**Required work:**
Exact repetition, pictures omitted: give every record below again.

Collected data
..........

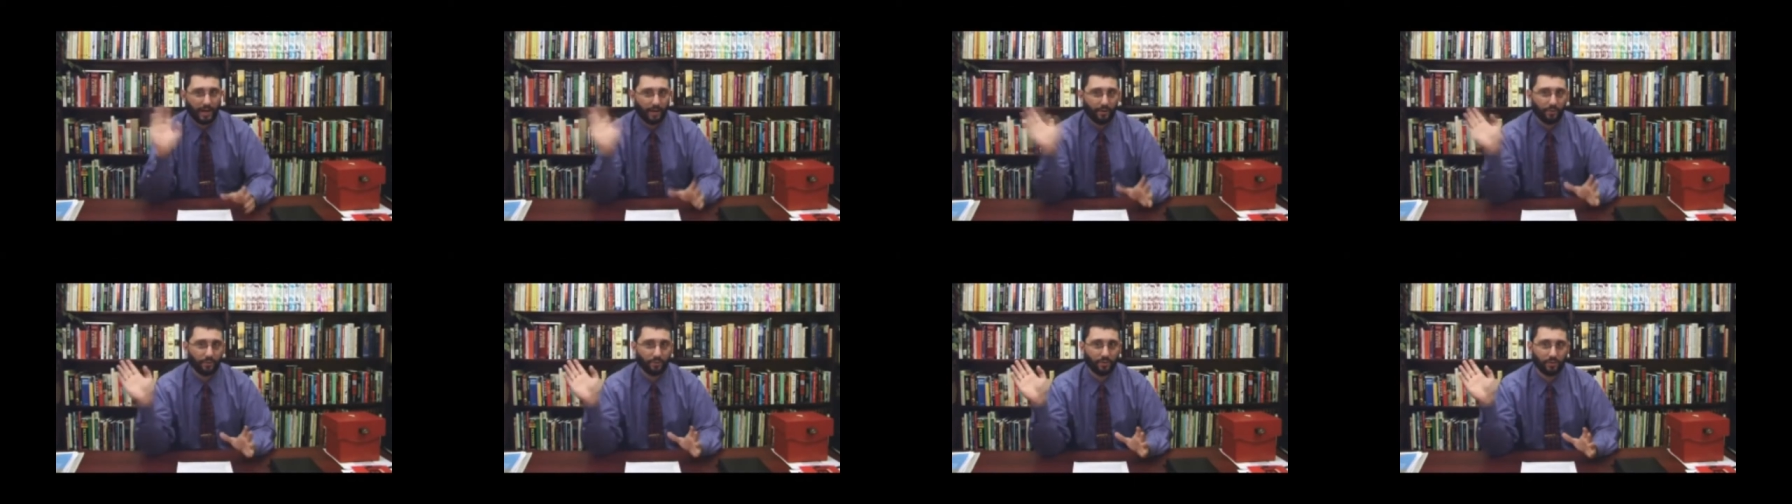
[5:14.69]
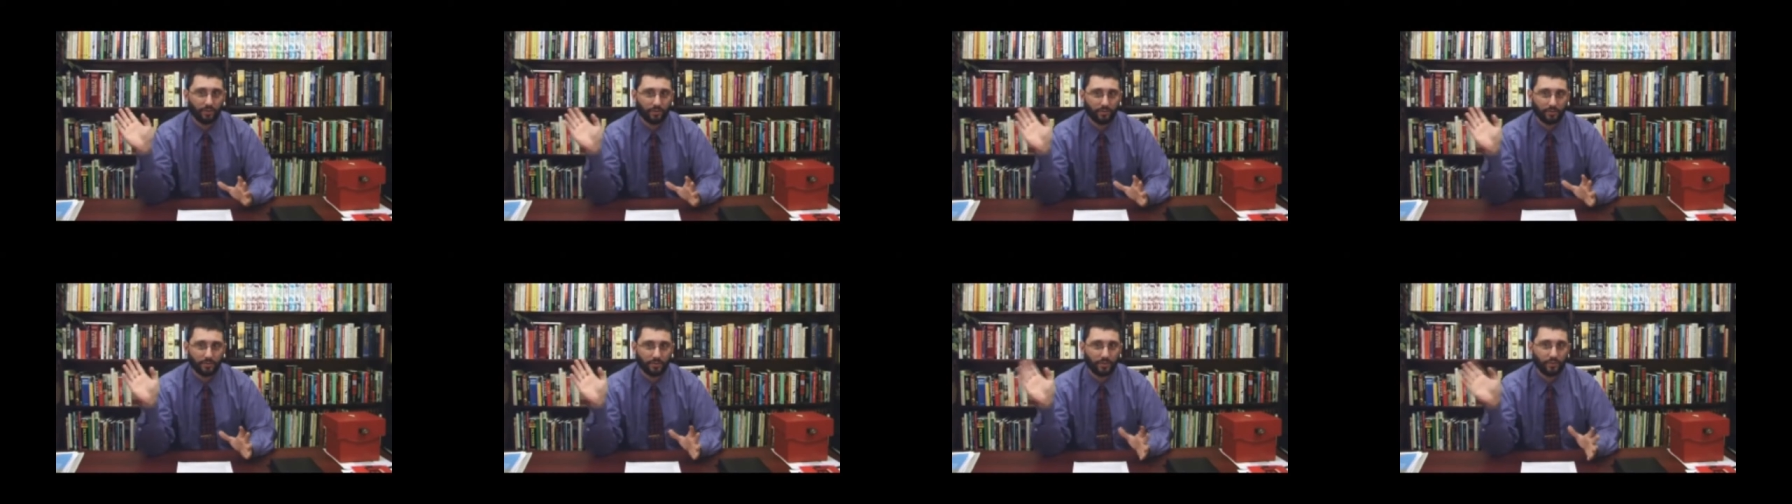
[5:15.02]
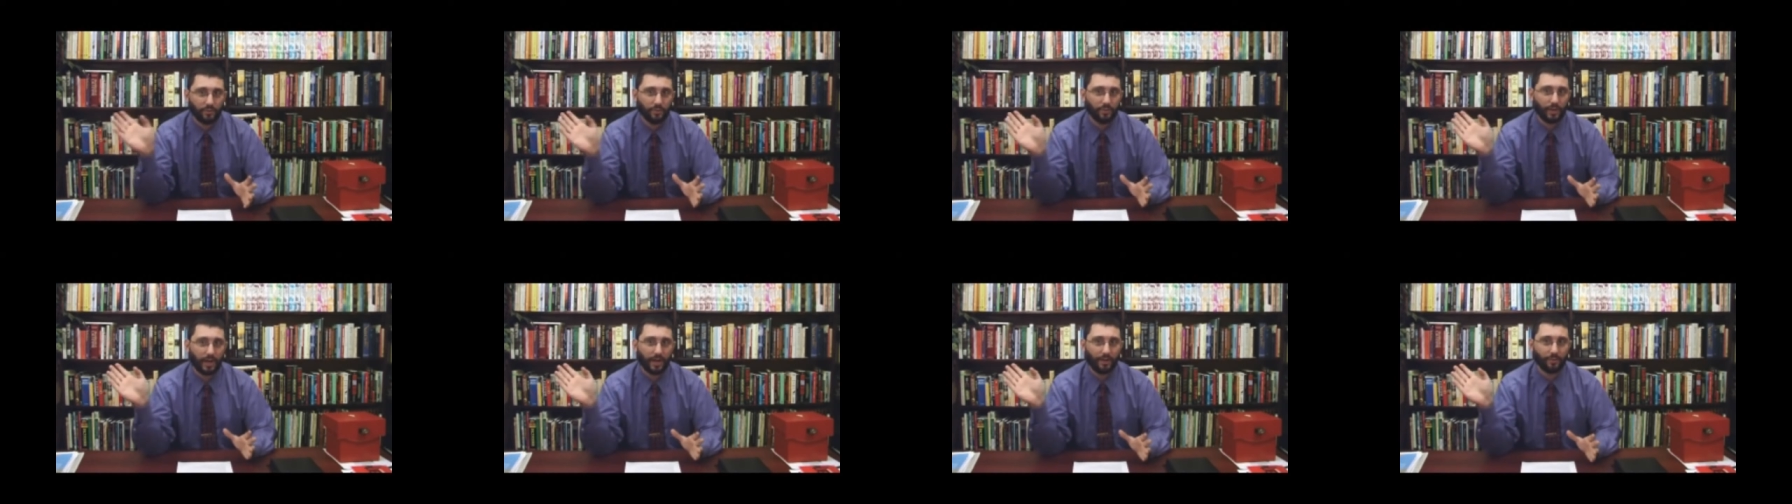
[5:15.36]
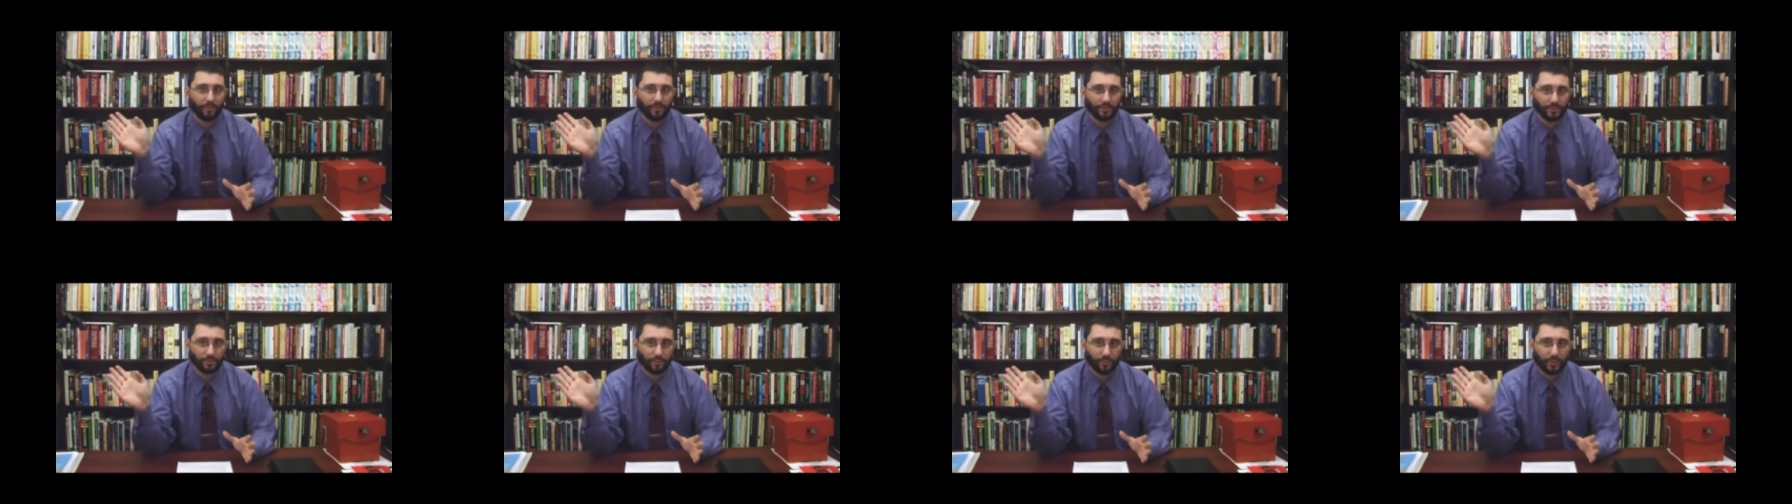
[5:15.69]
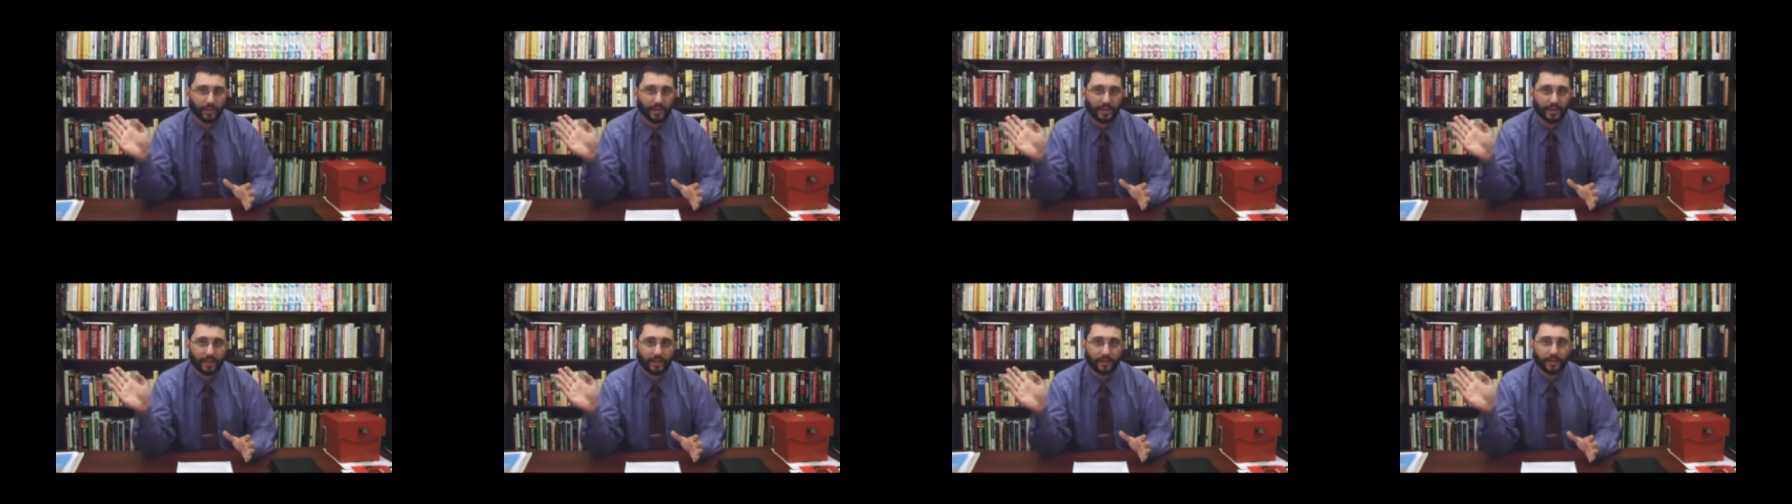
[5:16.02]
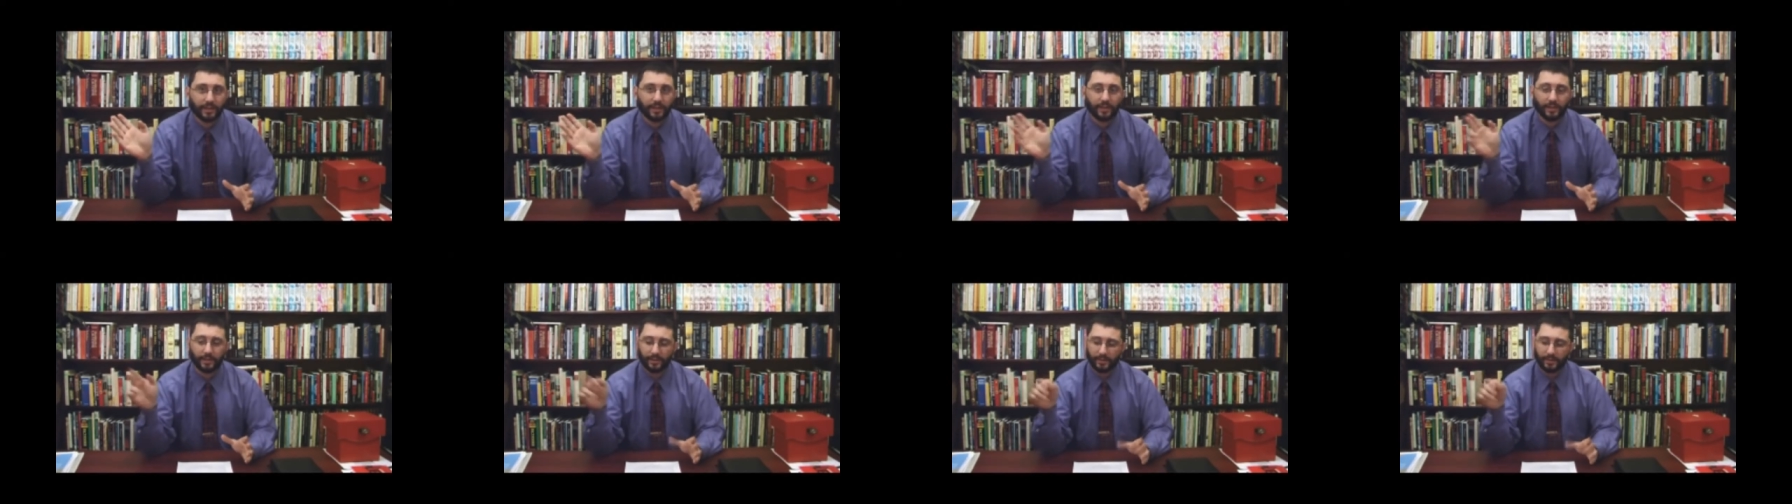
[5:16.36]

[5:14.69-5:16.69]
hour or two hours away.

..........

**Answer space:**
[5:14.69]
[5:15.02]
[5:15.36]
[5:15.69]
[5:16.02]
[5:16.36]

[5:14.69-5:16.69]
hour or two hours away.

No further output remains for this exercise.